Visiting St Mary’s Church Wimbledon
A few minutes walk from Wimbledon’s famous tennis courts is a 180-year-old church that sits on a spot that has been a church since at least the 12th century and may have been in the Domesday Book.
The current church, with its tall stone tower, dates from 1843 and is at least the fourth church on the site. The first medieval church was replaced in the late 13th century and, in turn, replaced in 1786. That Georgian-era church didn’t last very long, though, as the countryside was urbanising. In 1843, the current church, designed by Sir George Gilbert Scott, replaced it.
Scott was given the brief of building the church without exceeding a strict budget of £4000, which he succeeded in doing by incorporating parts of the earlier building. It is still possible to see these older parts today. Another visibly notable addition was the tower and spire, which is 196 feet tall.
The beams in the chancel roof were rediscovered during renovation work in 1860 and are thought to be Medieval in origin. They are decorated with a chevron and flower pattern and were restored in 1993 as part of the church’s 150th anniversary celebrations.

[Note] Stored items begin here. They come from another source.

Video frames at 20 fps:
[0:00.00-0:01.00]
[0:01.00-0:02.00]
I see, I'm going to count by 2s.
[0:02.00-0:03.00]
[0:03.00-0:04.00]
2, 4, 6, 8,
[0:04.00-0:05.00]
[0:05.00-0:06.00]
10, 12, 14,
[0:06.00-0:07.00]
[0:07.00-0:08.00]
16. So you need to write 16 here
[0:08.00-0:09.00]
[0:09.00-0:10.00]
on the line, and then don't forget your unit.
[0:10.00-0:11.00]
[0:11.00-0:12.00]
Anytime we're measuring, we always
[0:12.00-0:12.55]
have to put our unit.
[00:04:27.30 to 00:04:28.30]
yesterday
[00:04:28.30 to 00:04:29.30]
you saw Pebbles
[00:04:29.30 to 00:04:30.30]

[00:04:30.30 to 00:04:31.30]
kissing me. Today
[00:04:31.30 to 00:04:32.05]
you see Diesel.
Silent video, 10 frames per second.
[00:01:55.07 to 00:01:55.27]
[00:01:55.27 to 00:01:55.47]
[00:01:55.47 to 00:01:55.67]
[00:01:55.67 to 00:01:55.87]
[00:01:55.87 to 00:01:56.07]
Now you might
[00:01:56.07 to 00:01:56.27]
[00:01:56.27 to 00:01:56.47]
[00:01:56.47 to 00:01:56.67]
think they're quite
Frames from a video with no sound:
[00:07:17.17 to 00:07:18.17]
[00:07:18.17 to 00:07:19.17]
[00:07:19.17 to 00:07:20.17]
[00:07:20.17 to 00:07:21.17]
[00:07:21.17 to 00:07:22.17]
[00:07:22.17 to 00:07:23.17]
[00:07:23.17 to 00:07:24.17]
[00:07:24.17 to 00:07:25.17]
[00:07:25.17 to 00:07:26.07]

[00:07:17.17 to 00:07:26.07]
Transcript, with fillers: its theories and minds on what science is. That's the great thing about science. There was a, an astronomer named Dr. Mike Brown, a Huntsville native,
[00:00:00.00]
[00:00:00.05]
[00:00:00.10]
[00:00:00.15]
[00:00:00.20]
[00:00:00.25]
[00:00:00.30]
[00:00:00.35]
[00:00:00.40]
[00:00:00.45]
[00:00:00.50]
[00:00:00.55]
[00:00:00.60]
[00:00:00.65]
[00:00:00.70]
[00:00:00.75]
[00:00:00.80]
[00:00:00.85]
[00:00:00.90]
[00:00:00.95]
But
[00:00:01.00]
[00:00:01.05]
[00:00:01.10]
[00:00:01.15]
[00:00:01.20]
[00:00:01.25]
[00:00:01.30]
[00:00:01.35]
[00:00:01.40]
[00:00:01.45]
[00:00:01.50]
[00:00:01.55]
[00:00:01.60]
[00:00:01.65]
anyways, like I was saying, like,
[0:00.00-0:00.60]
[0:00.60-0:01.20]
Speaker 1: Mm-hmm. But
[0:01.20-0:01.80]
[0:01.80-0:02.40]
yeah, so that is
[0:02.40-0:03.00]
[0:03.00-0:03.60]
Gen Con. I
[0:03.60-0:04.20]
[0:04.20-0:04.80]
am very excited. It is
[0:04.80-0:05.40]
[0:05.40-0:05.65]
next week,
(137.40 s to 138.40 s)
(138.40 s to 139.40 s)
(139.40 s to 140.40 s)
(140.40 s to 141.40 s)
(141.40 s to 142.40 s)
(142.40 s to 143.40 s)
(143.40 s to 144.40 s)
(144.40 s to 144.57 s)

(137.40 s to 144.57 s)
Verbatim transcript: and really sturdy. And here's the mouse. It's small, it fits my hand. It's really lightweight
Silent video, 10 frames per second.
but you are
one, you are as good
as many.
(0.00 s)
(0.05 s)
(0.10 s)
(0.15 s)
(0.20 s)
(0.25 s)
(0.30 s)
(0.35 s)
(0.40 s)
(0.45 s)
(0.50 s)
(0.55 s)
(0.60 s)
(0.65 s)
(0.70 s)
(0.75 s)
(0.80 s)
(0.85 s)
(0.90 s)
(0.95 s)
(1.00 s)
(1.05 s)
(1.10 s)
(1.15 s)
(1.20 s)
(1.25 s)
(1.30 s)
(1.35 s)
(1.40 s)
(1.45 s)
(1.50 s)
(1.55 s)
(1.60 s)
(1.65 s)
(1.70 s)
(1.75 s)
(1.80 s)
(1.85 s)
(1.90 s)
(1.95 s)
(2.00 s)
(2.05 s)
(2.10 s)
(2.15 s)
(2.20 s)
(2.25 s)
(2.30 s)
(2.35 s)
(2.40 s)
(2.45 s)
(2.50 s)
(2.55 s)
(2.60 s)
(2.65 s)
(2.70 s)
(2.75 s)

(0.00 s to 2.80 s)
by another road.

Something interesting off to one side was the Tudor-style ceiling painting in a small side room that looks like it once housed the church font – as there’s a font-sized mark on the floor tiles. Now, it’s a small library space.
A tile on the wall tells us that two of the bells in the tower date to the reigns of King Henry VIII and Queen Elizabeth. And, notable is that Queen Elizabeth doesn’t have a number, which indicates that the sign predates QEII. The sign says that a third bell was added during the reign of King George I, three more for Queen Victoria and two more in memory of two parishioners.
I suspect I may have visited on a day when a festival was being prepared as some lovely flowers were on the ends of some of the pews.
Outside, in the churchyard, which has quite a few decent graves, is also the mausoleum to London’s sewer king, Sir Joseph William Bazalgette.
It also looks rather pretty from a distance.
The Bazelgette mausoleum was actually built for someone else, who had no descendents, and was purchased by BazAelgette.
The Bazalgette surname appears a few times on monuments/boards inside the Church. Sir Joseph William and family lived nearby in a house, long demolished, in Arthur Road.
Eleanor Bairstow, my grandmother, is buried in the church graveyard. She was the wife of Sir Leonard Bairstow who was the first person to be knighted by Queen Elizabeth 2nd in 1953. They lived at Arden Gare, 10, Home Park Road. Sadly she died before I was born in 1948.